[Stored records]
::::::::
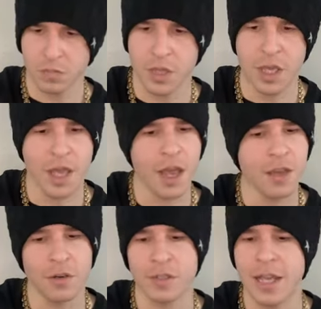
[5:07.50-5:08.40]
Yeah,
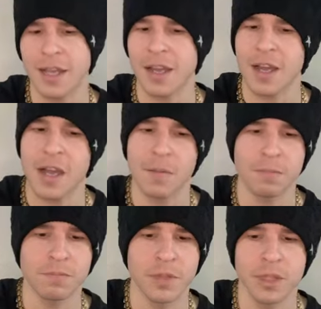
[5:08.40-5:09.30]
you're like,
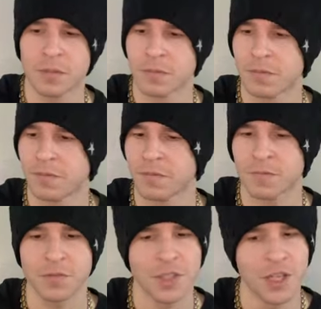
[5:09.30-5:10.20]

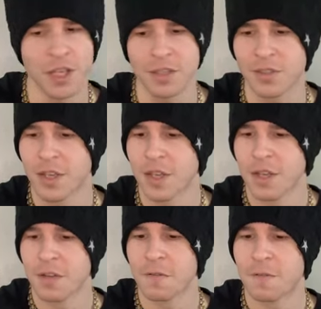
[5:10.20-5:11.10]

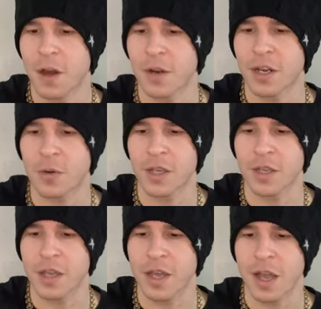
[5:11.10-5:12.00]
very quickly,
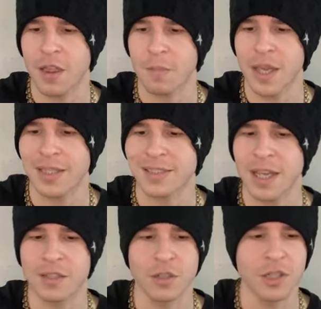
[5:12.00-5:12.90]
yeah, it makes
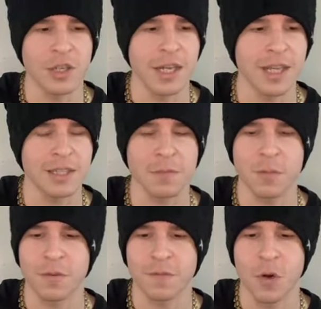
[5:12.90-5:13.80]
sense. You're just trying to get something
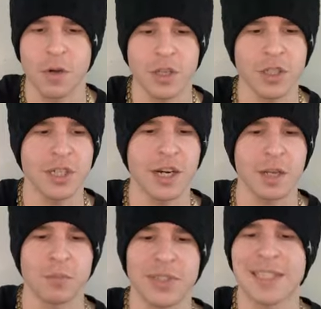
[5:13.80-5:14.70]
to move forward. You're just trying to
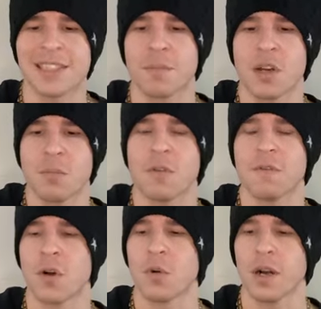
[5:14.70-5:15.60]
complete something to move
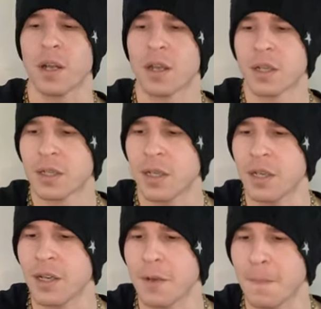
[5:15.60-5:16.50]
forward.
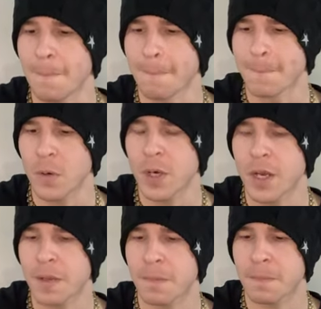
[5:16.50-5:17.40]

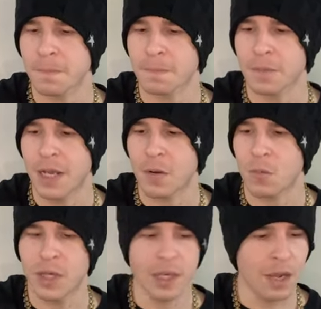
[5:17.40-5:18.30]
Okay, but at
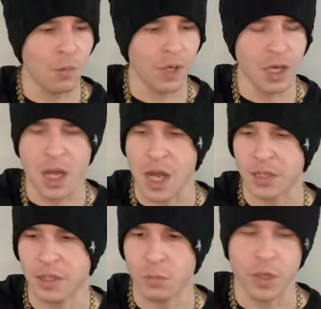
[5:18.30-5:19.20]
what
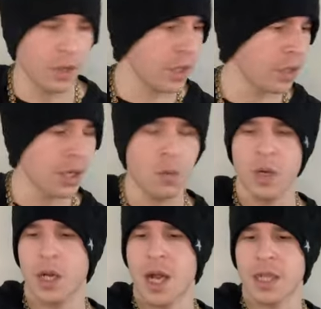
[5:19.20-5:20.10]
cost, I'm wondering? At
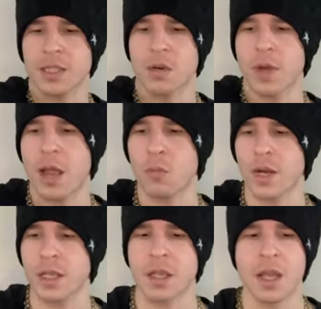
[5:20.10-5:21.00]
what cost? And at
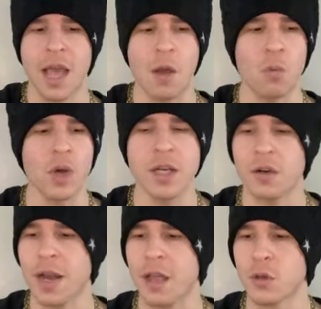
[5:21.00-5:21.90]
what
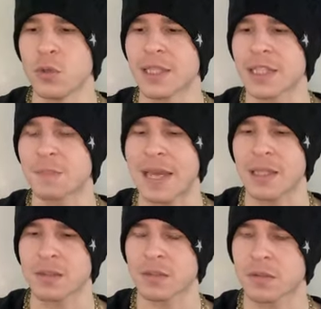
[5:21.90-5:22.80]
or at whose
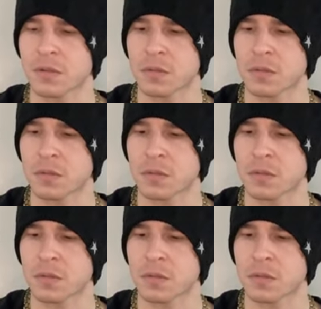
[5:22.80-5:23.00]
expense?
::::::::
Exercise
Set down every record word for word and leave out the pictures.

Answer section
[5:07.50-5:08.40]
Yeah,
[5:08.40-5:09.30]
you're like,
[5:09.30-5:10.20]

[5:10.20-5:11.10]

[5:11.10-5:12.00]
very quickly,
[5:12.00-5:12.90]
yeah, it makes
[5:12.90-5:13.80]
sense. You're just trying to get something
[5:13.80-5:14.70]
to move forward. You're just trying to
[5:14.70-5:15.60]
complete something to move
[5:15.60-5:16.50]
forward.
[5:16.50-5:17.40]

[5:17.40-5:18.30]
Okay, but at
[5:18.30-5:19.20]
what
[5:19.20-5:20.10]
cost, I'm wondering? At
[5:20.10-5:21.00]
what cost? And at
[5:21.00-5:21.90]
what
[5:21.90-5:22.80]
or at whose
[5:22.80-5:23.00]
expense?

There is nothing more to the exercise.